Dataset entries
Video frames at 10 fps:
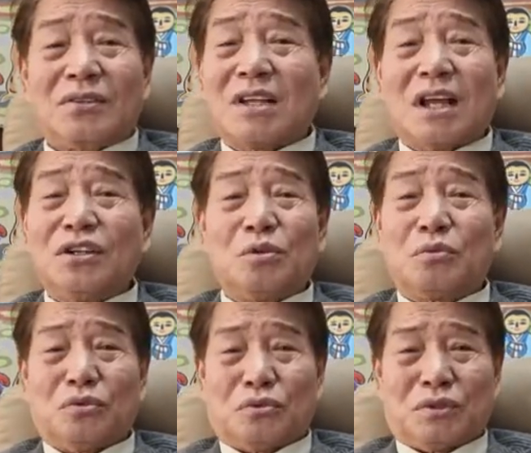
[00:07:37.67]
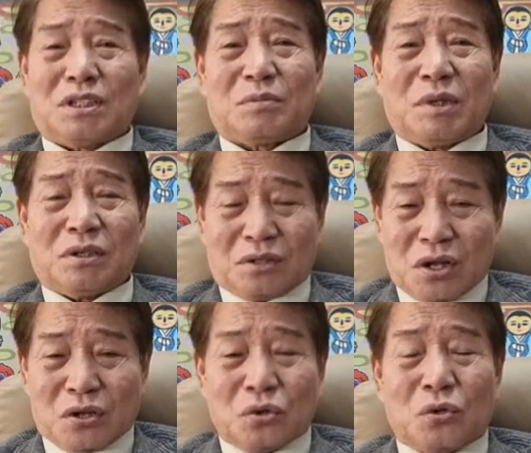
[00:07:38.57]
쌀이 없고 우리 집에는
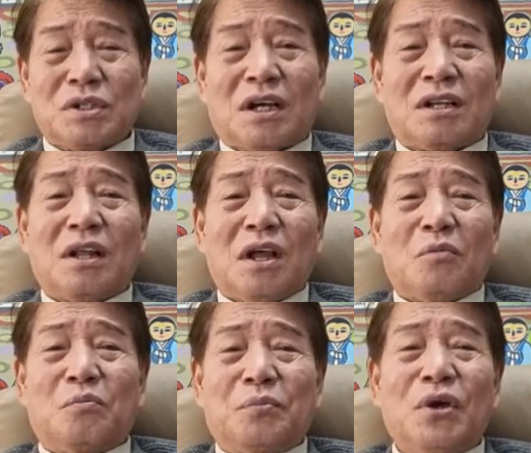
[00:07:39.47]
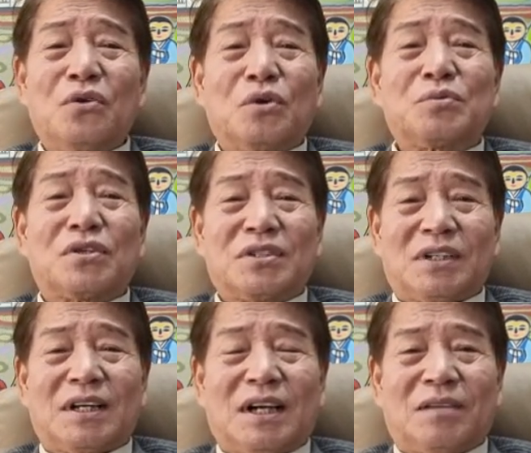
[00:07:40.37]
농사가 별로
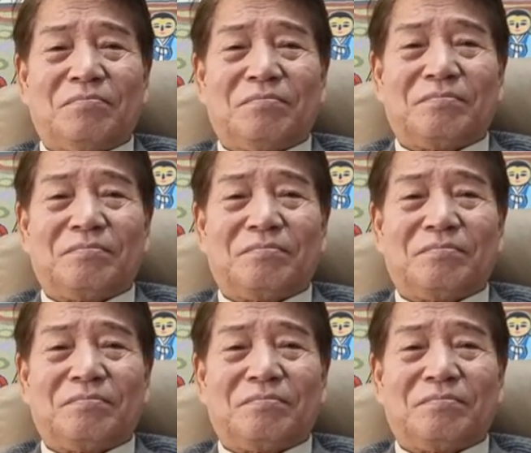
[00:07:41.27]
없었으니까.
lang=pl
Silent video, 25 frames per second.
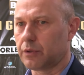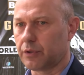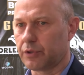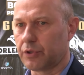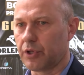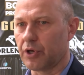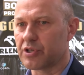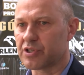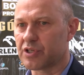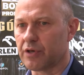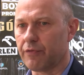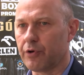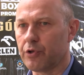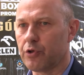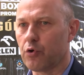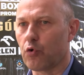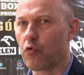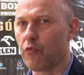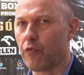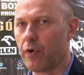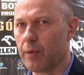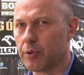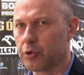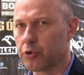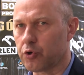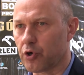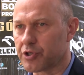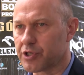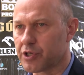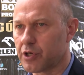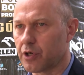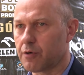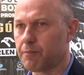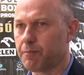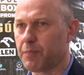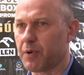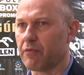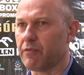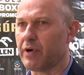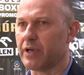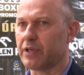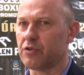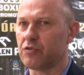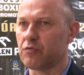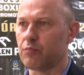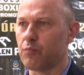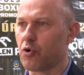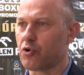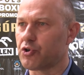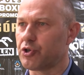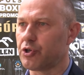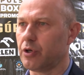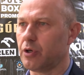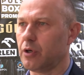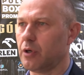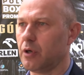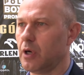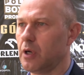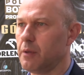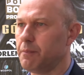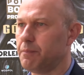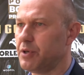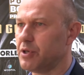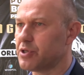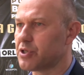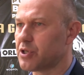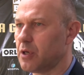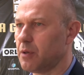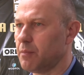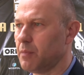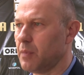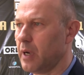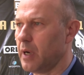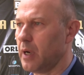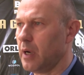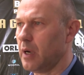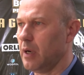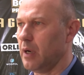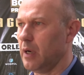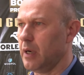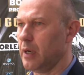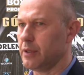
tych zawodników amatorskich prowadzić w boksie olimpijskim, a,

_What you should do_
What is needed is every record above, returned exactly, with the pictures omitted.

_Reply_
Video frames at 10 fps:
[00:07:37.67]
[00:07:38.57]
쌀이 없고 우리 집에는
[00:07:39.47]
[00:07:40.37]
농사가 별로
[00:07:41.27]
없었으니까.
lang=pl
Silent video, 25 frames per second.
tych zawodników amatorskich prowadzić w boksie olimpijskim, a,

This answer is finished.